Sometimes I’m just not in the mood
By Elyssa Goodman
You can dangle it in front of me all you want. You can prod and poke and instigate, but my reaction will simply be a half-hearted, “Eh.” Because sometimes I’m just not in the mood for feminism.
Don’t get me wrong—I am as much a warrior as the rest of us, doing my best to reduce stereotypes and promote equality to the nth degree, but sometimes I am interested in being a person first and a woman second.
I want to go into a restaurant, order food, eat it, pay, then leave.
I want to do gather up my clothes, put them in the wash, then put them in the dryer.
I want to go to a movie theatre, buy my ticket and some popcorn, sit down and watch the movie.
My gender doesn’t have to be a factor in any of those things. As far as I know, we look at a single man eating dinner by himself the same way we look at a single woman. Everybody has dirty clothes. Nobody wants to stand and see a movie for two hours.
When I am a person first, it’s like my gender doesn’t matter. Not everything—interests, activities, experiences—is or has to be male or female. Some things you can’t categorize. I like good food, good music, good movies. I don’t think that specifically links me to one gender or another. Those are things that people like.

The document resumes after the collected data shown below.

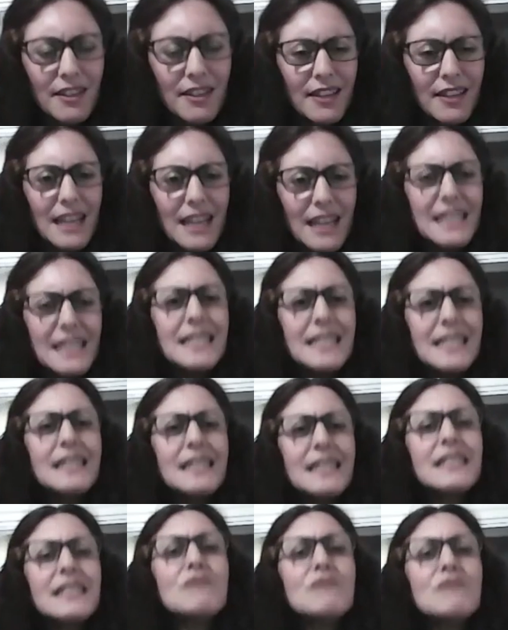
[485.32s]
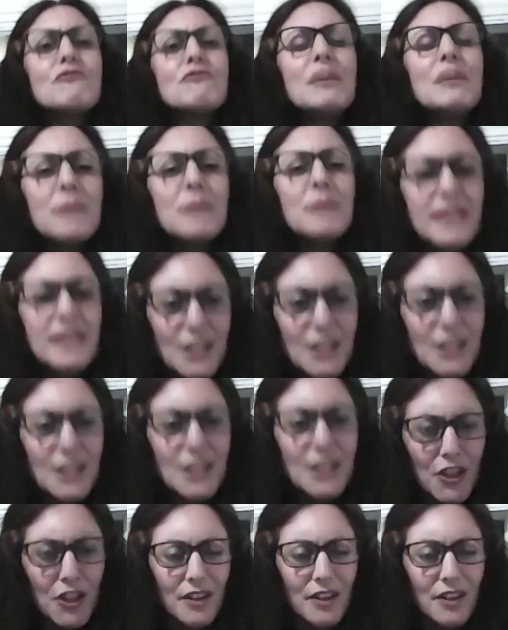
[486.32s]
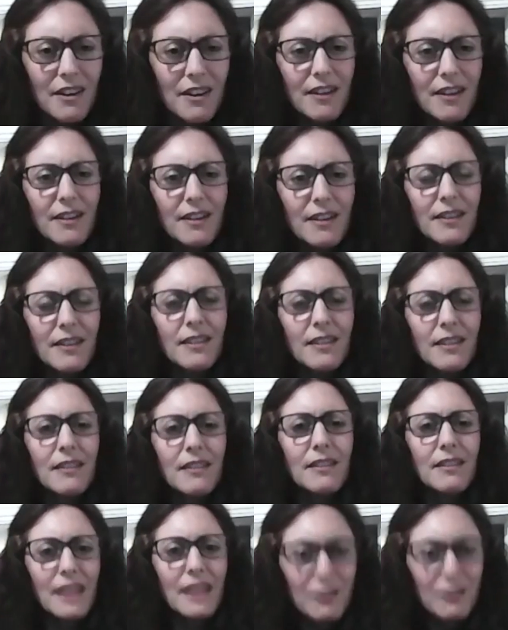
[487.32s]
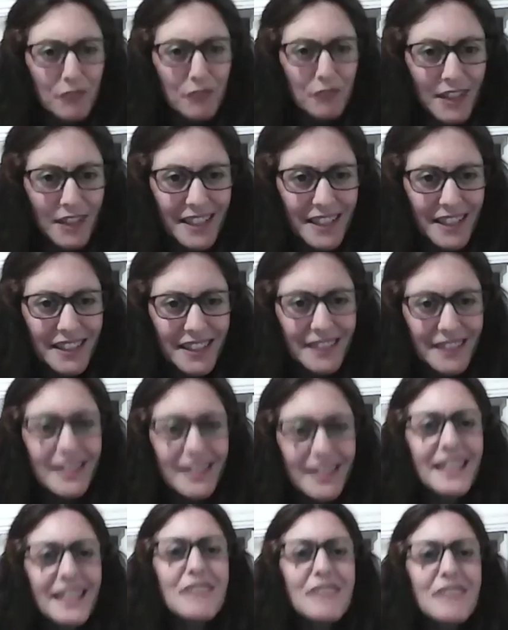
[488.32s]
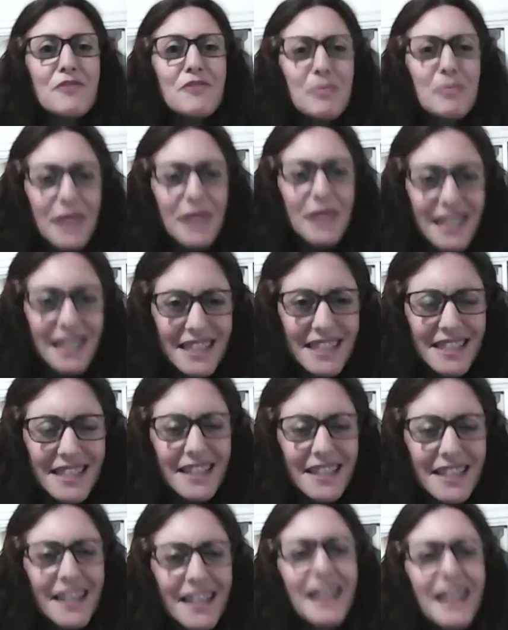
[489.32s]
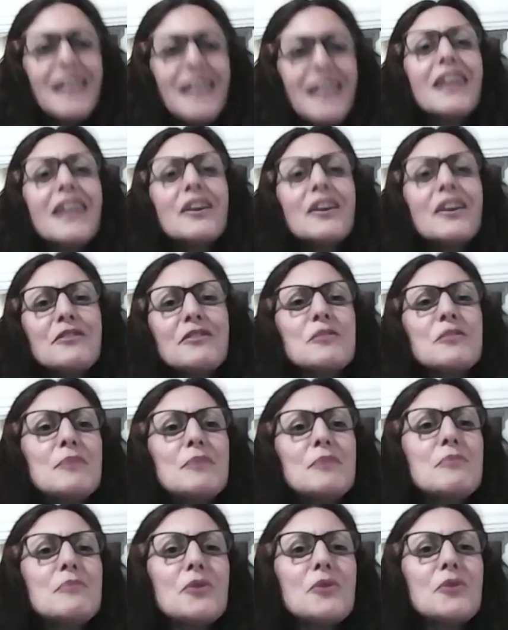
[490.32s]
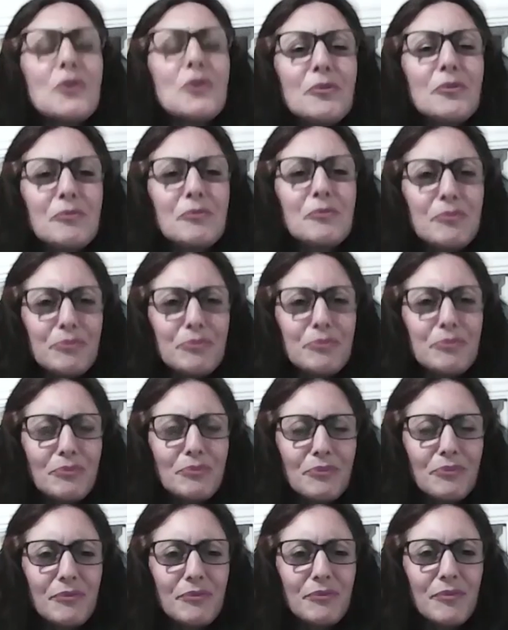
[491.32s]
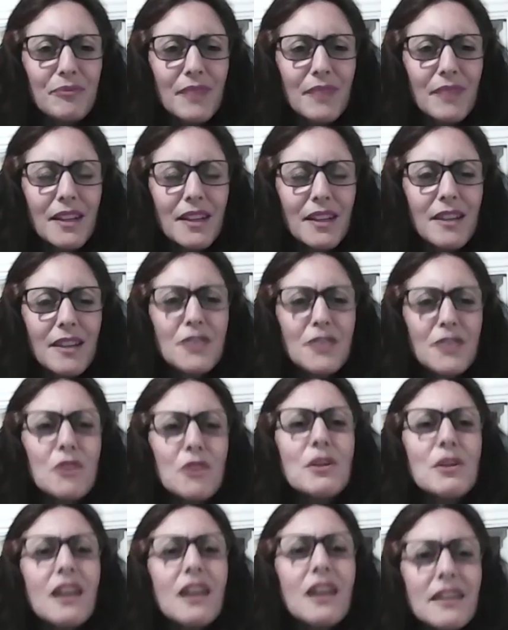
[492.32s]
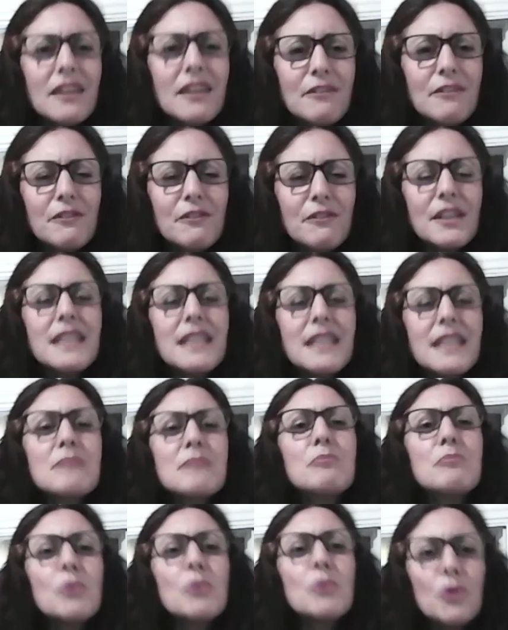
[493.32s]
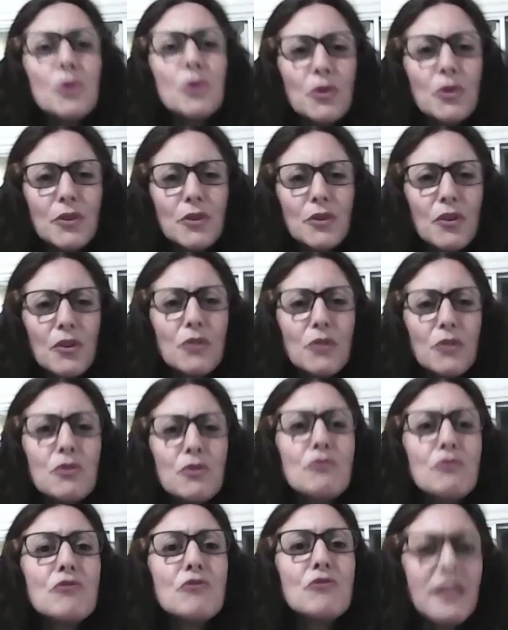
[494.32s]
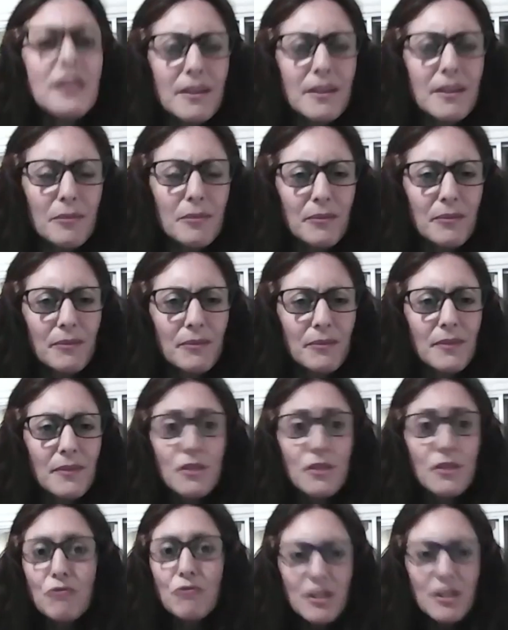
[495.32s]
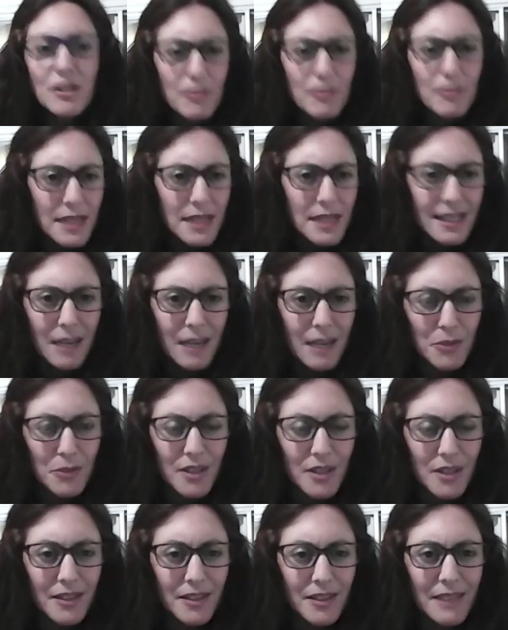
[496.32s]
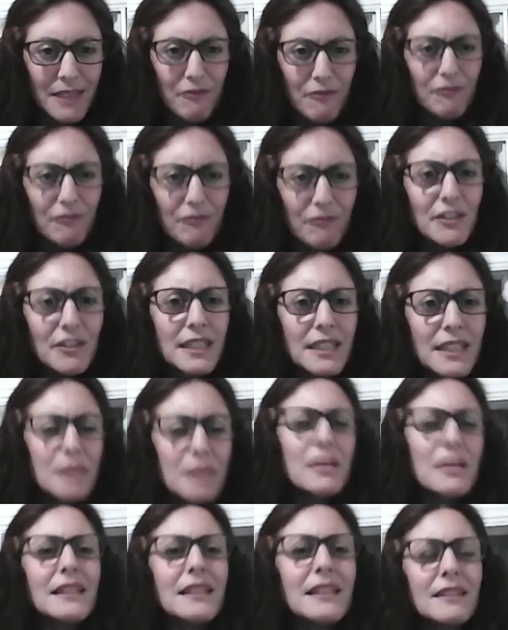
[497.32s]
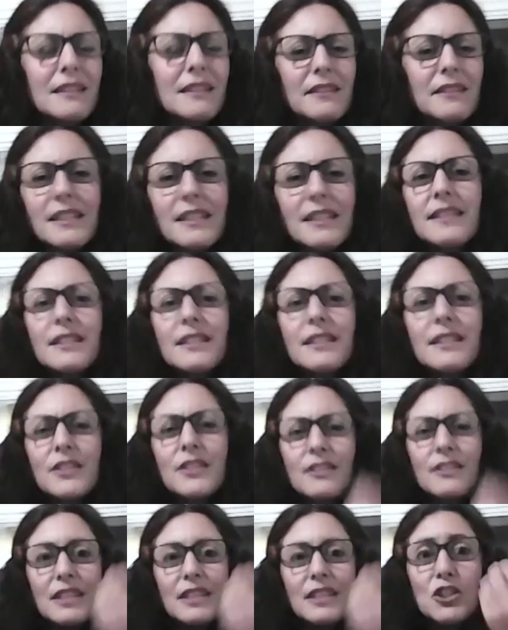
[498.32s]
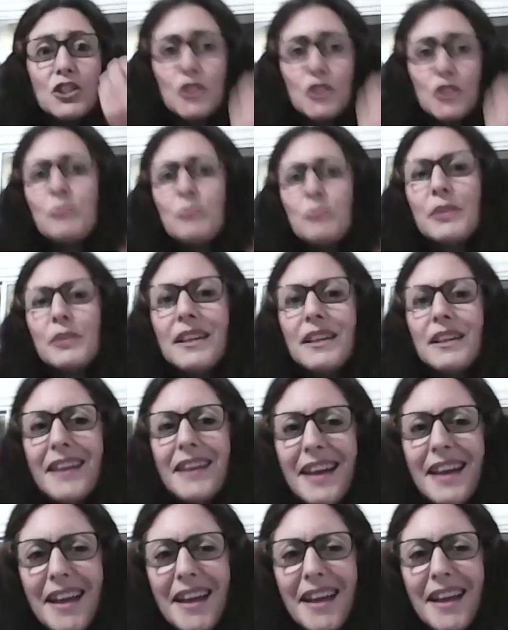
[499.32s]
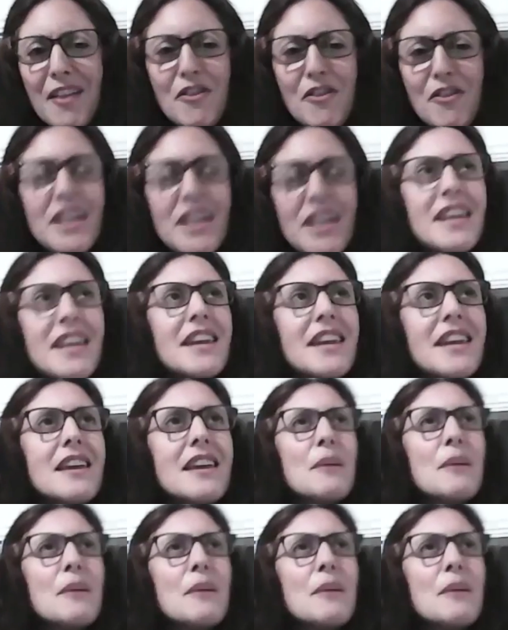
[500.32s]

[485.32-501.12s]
and it's in this repetition, thankfully, that it repeats. Life can be born. So life is born through rhythm. So rhythm is absolutely fundamental. This should be the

Granted, some interests, activities, or experiences are directly related to gender, but not all of them are. For example, everyone—female, male, black, white, orange, purple, gay, straight, bi, transsexual, pansexual, asexual—has to do laundry. We wear our clothes, they get dirty, we have to clean them. Everyone has to eat—we go buy food, we cook it, we eat it. Everyone needs a place to sleep—we have beds, we lie down, we close our eyes.
Yes, there are feminist analyses of all these things. Who does the laundry? Who buys the food? Who cooks it? Who eats it? Who goes to sleep first? The answers to these questions are not always the same, nor are they what they used to be. A woman does not always cook or clean, a man is not always the breadwinner.
The feminism battle gets difficult to do all the time. It uses up a lot of negative energy that I could be using for positive things, like basking in sunshine or writing the world’s next great novel. For me, the ability to step beyond myself and see the world in neutrality is like a détente. I don’t have to fight with anyone to make me or think of me as equal because if I am just a person it means I already am. I like being a person first because it means that I am a blank canvas—I am just me, without predetermined characteristics being ascribed to me. I wonder if we all start to think of ourselves as just people, if we stop labelling and stereotyping ourselves, then maybe the labels and stereotypes will eventually disappear? La la la and world peace. It might be raging idealism, but at least it’s a start. For now, I am walking down the street not as a female or a male, but as a person who likes to walk down the street.
I feel the same way a lot of the time. Thanks for sharing this!